Path to a Cure was created to promote research into three main strategies to target CF’s cause: repairing the non-functional CFTR protein, restoring CFTR protein when it’s missing, and fixing disease-causing mutations or delivering a healthy copy of the CFTR gene to cells.

Because each approach requires specific knowledge and tools, the foundation is bringing together researchers and industry leaders from various fields to advance multiple areas of research in parallel.

The nine grants will support projects from two companies and seven academic institutions with the potential to help overcome current scientific challenges in developing disease-modifying therapies for all people with CF, regardless of their CFTR mutation.

Specifically, the awarded projects will focus on improving or developing gene-based therapies and others, identifying new therapeutic targets, and developing better research tools for CF.

The foundation will grant up to $343,000 to Splice Bio, a gene therapy company, to develop a platform to produce adeno-associated viruses (AAVs) — the most commonly used vehicle in gene therapy to deliver genes to cells — that can better target specific lung cells in people with CF.

Splice Bio’s platform aims to address two existing limitations of AAVs as vehicles for gene therapy, by increasing the size of the gene that can be delivered and expanding the range of tissues that can be targeted.

The foundation’s Therapeutics Lab will collaborate with the company in this research.

In a separate press release, Miquel Vila-Perelló, Splice Bio’s co-founder and CEO said: “We are excited to work together with the Cystic Fibrosis Foundation and look forward to advancing novel gene therapies that can contribute to the development of a cure for cystic fibrosis.”

The other company receiving an award by the foundation was Rewrite Therapeutics, which will work on providing preclinical proof-of-concept for a gene-editing therapy for CF.

In contrast to gene therapy, which delivers a healthy gene copy to cells but does not affect a person’s mutations, gene-editing therapies work by correcting the person’s own mutations.

The awards given to researchers at academic institutions include:

  • A project led by Adam Feinberg, PhD, of the Carnegie Mellon University, in Pennsylvania.

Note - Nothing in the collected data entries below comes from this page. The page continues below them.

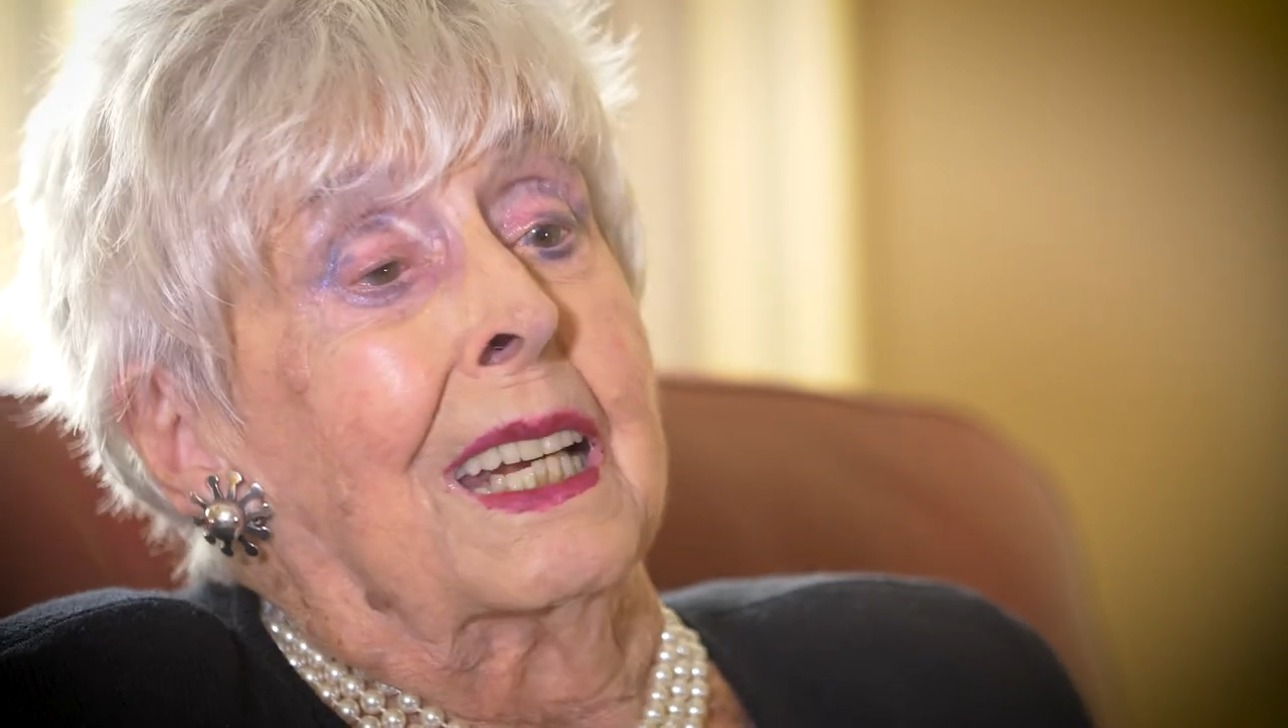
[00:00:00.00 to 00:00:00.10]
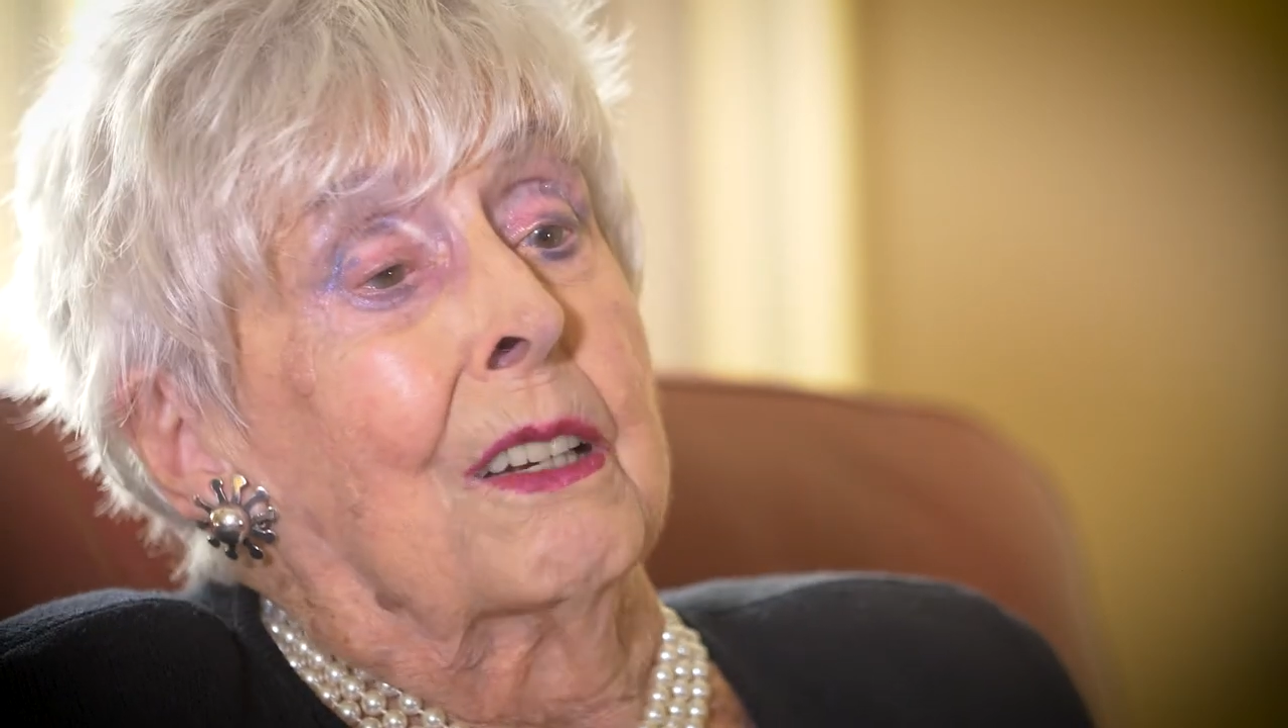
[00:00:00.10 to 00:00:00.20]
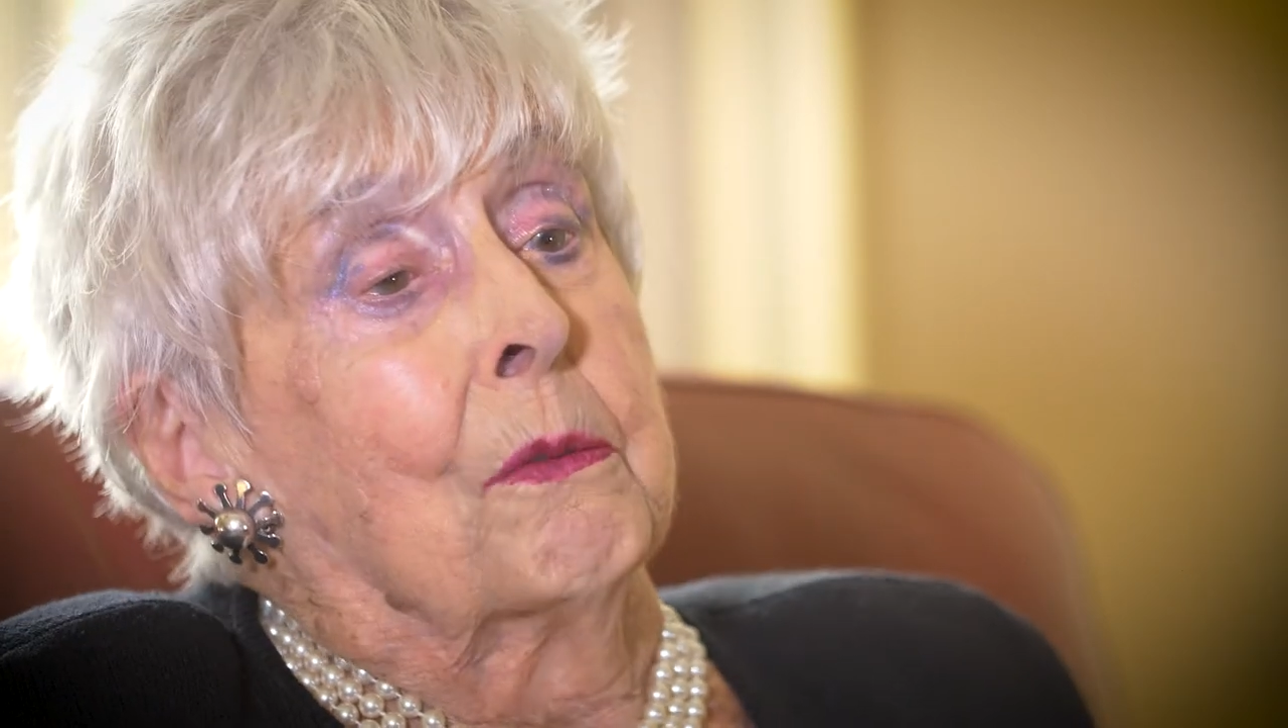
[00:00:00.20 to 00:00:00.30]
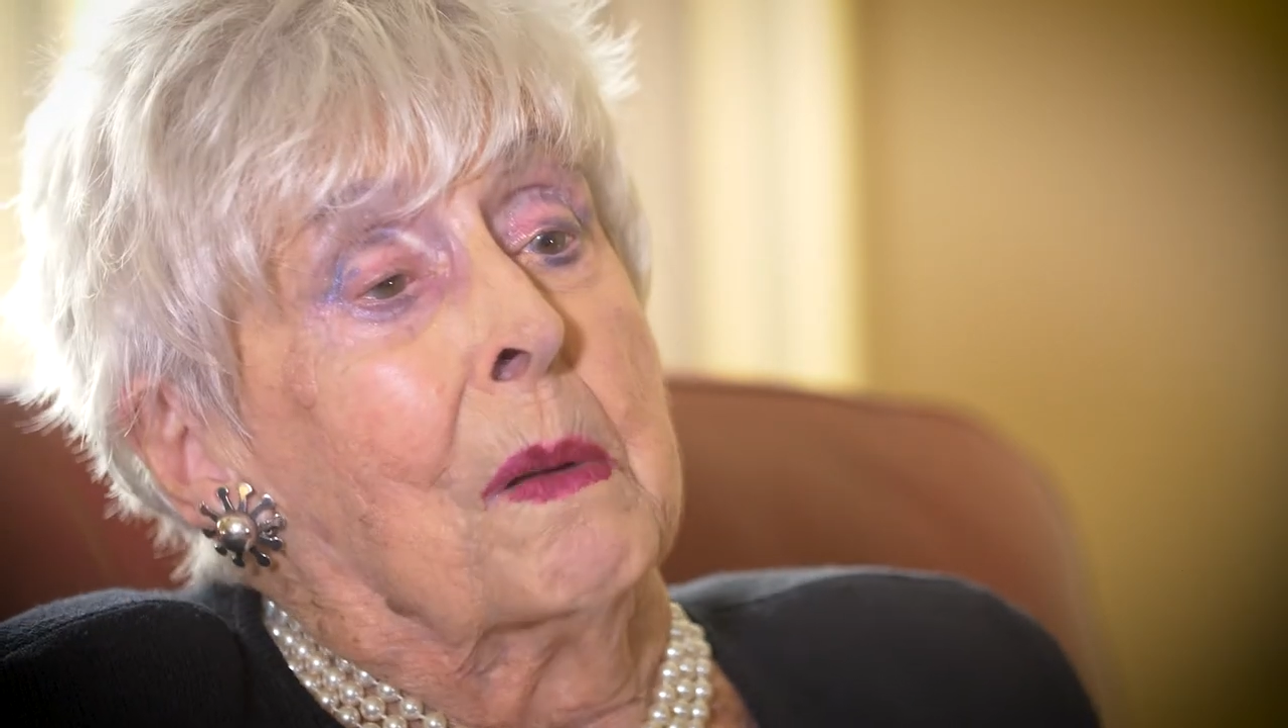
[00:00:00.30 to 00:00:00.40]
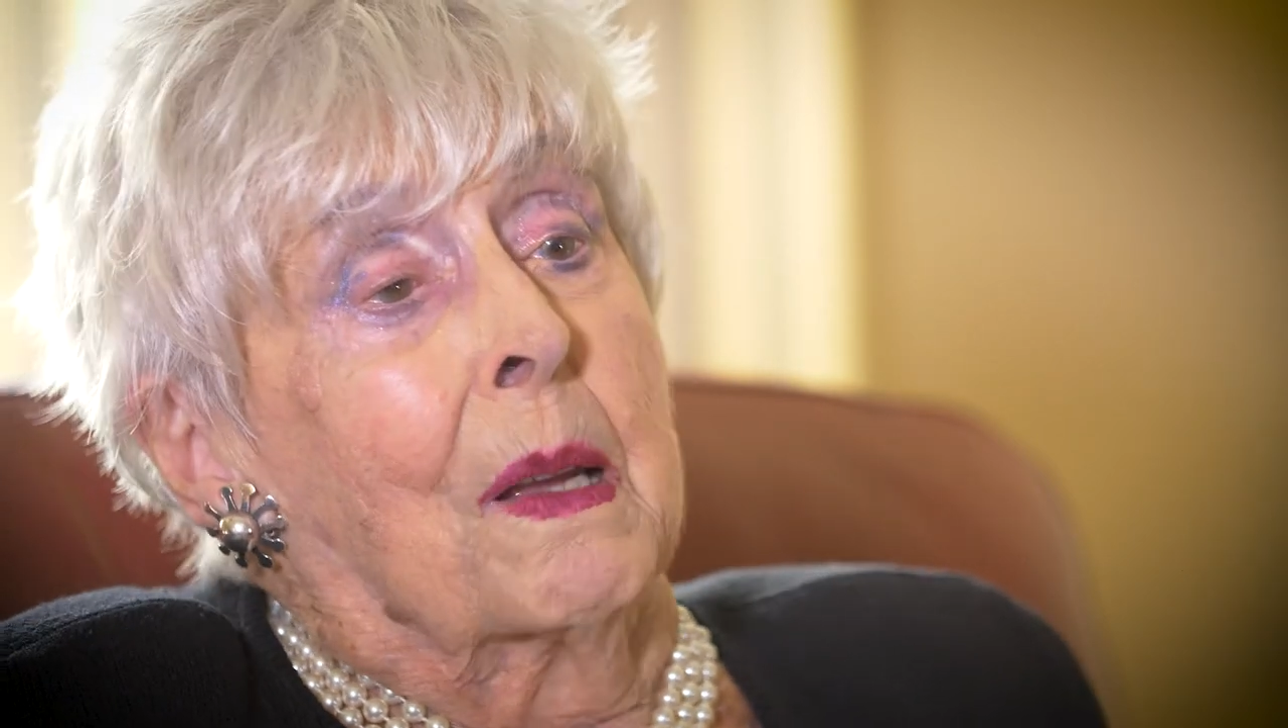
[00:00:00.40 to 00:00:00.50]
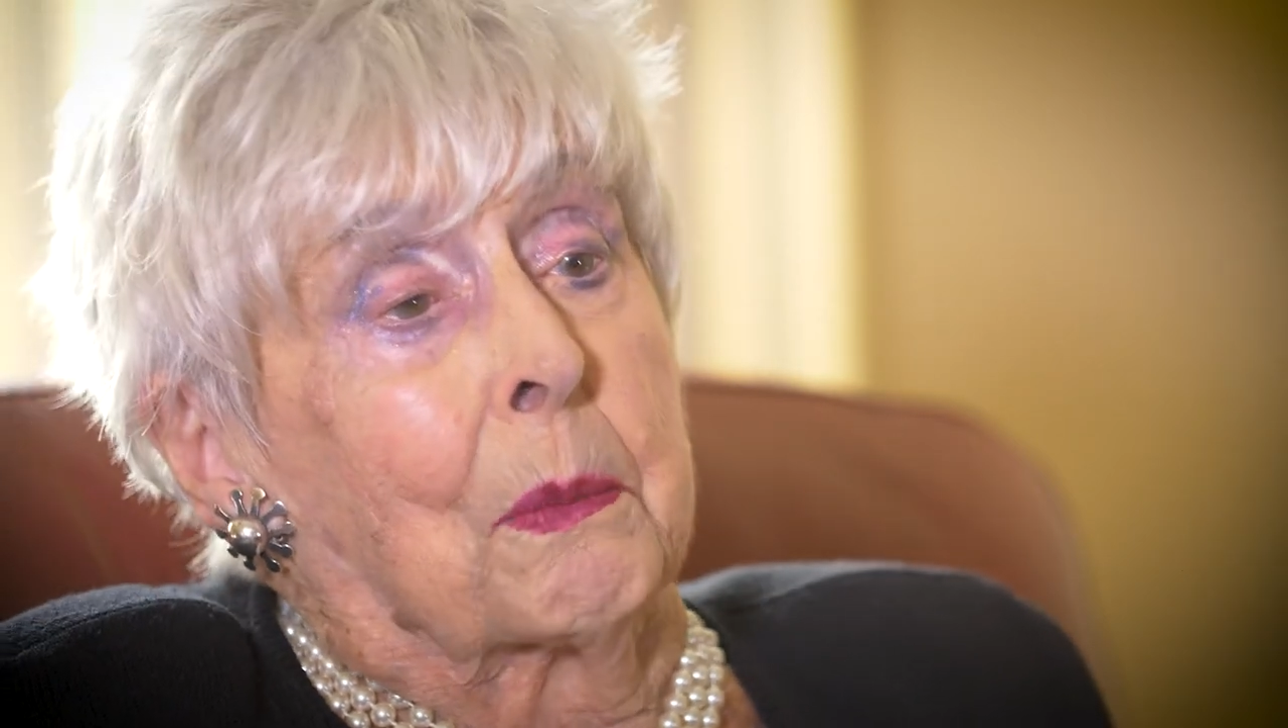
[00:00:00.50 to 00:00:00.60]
to have my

It aims to further develop and test a platform capable of overcoming the lungs’ immune defenses to successfully deliver a new gene-based therapy to the cells that line the airways.
  • A project led by Tom Harris, MD, with the University of Alabama at Birmingham, which will focus on a new approach to increase the levels of CFTR messenger RNA (mRNA), the molecule generated from the CFTR gene and used as a template for CFTR protein production. By increasing CFTR mRNA levels, researchers expect to boost the effectiveness of current and new therapies targeting this molecule to correct the non-functional CFTR protein.
  • Two projects aimed at identifying new therapeutic targets and improving future therapies. Tamas Hegedus, PhD, of the Eötvös Loránd Research Network will lead work to better understand the mechanism of action of Kalydeco (ivacaftor; an approved CF therapy marketed by Vertex Pharmaceuticals). John Hunt, PhD, of Columbia University, will lead studies to deepen the current understanding of CFTR protein’s structure and function.
  • Projects intending to develop scientific tools for CF, including a new way to generate specialized lung cells that produce high levels of CFTR and improved preclinical models to study extremely rare CFTR mutations. The studies will be led by Darrell Kotton, MD, of the Boston University School of Medicine and Boston Medical Center, and by Gergely Lukacs, MD, PhD, of the McGill University, in Canada.

Earlier this year, the foundation funded six research grants and five pilot and feasibility studies focused specifically on CFTR nonsense mutations, which are responsible for about 10% of all CF cases. These mutations lead to a premature stop in protein production, resulting in a shorter, non-functional or poorly functional CFTR protein.

The CF Foundation now is accepting proposals for next year’s research funding.